Stored items from a collection
• • •

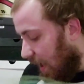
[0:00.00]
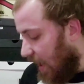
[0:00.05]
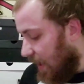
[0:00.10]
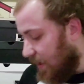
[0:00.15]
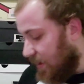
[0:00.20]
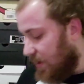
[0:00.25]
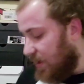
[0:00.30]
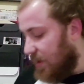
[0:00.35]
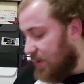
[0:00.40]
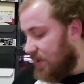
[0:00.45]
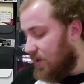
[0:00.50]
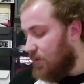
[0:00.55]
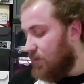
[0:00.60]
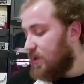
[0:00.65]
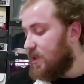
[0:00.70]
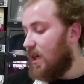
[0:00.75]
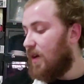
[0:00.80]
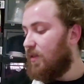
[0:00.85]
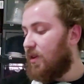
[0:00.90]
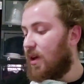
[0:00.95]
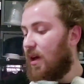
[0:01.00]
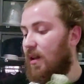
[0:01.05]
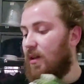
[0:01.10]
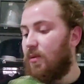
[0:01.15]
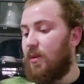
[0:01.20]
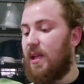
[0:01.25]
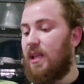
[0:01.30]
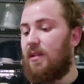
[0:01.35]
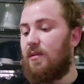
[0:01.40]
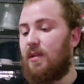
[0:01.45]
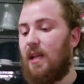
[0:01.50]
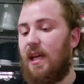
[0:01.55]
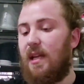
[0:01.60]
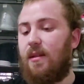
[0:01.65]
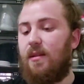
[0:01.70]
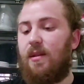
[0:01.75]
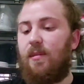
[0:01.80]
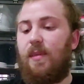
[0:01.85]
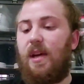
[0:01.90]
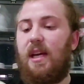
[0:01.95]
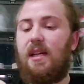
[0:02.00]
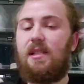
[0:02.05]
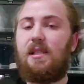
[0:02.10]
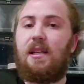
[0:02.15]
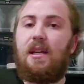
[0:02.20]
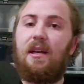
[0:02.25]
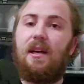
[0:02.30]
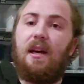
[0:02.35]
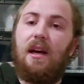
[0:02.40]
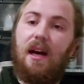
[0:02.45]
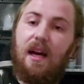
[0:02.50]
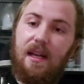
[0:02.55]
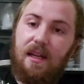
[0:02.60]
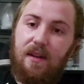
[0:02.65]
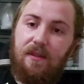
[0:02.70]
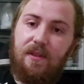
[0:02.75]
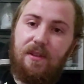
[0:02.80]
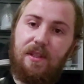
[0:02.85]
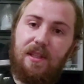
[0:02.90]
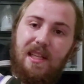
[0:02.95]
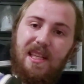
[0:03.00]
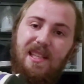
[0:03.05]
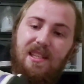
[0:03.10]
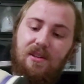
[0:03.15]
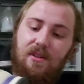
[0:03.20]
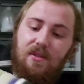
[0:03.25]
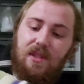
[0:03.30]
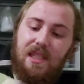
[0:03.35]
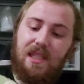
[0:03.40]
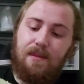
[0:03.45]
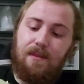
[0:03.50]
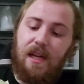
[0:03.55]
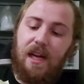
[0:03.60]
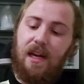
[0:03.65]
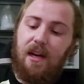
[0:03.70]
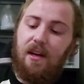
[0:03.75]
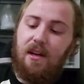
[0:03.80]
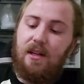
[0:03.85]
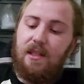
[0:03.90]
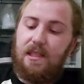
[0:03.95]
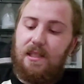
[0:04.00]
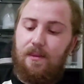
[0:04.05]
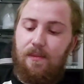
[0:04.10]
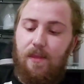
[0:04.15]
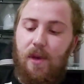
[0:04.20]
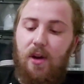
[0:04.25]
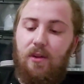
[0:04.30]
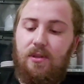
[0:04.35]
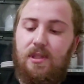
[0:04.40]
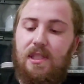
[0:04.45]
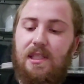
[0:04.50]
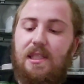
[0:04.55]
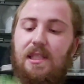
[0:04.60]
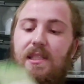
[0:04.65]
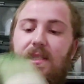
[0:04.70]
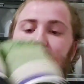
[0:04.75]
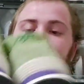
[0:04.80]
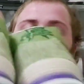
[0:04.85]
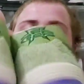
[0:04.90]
buying these. Whichever colorway you like the best. I definitely like the green pair the most.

• • •

What you should do: Repeat the lines above precisely and skip every picture.

Exercise result:
[0:00.00]
[0:00.05]
[0:00.10]
[0:00.15]
[0:00.20]
[0:00.25]
[0:00.30]
[0:00.35]
[0:00.40]
[0:00.45]
[0:00.50]
[0:00.55]
[0:00.60]
[0:00.65]
[0:00.70]
[0:00.75]
[0:00.80]
[0:00.85]
[0:00.90]
[0:00.95]
[0:01.00]
[0:01.05]
[0:01.10]
[0:01.15]
[0:01.20]
[0:01.25]
[0:01.30]
[0:01.35]
[0:01.40]
[0:01.45]
[0:01.50]
[0:01.55]
[0:01.60]
[0:01.65]
[0:01.70]
[0:01.75]
[0:01.80]
[0:01.85]
[0:01.90]
[0:01.95]
[0:02.00]
[0:02.05]
[0:02.10]
[0:02.15]
[0:02.20]
[0:02.25]
[0:02.30]
[0:02.35]
[0:02.40]
[0:02.45]
[0:02.50]
[0:02.55]
[0:02.60]
[0:02.65]
[0:02.70]
[0:02.75]
[0:02.80]
[0:02.85]
[0:02.90]
[0:02.95]
[0:03.00]
[0:03.05]
[0:03.10]
[0:03.15]
[0:03.20]
[0:03.25]
[0:03.30]
[0:03.35]
[0:03.40]
[0:03.45]
[0:03.50]
[0:03.55]
[0:03.60]
[0:03.65]
[0:03.70]
[0:03.75]
[0:03.80]
[0:03.85]
[0:03.90]
[0:03.95]
[0:04.00]
[0:04.05]
[0:04.10]
[0:04.15]
[0:04.20]
[0:04.25]
[0:04.30]
[0:04.35]
[0:04.40]
[0:04.45]
[0:04.50]
[0:04.55]
[0:04.60]
[0:04.65]
[0:04.70]
[0:04.75]
[0:04.80]
[0:04.85]
[0:04.90]
buying these. Whichever colorway you like the best. I definitely like the green pair the most.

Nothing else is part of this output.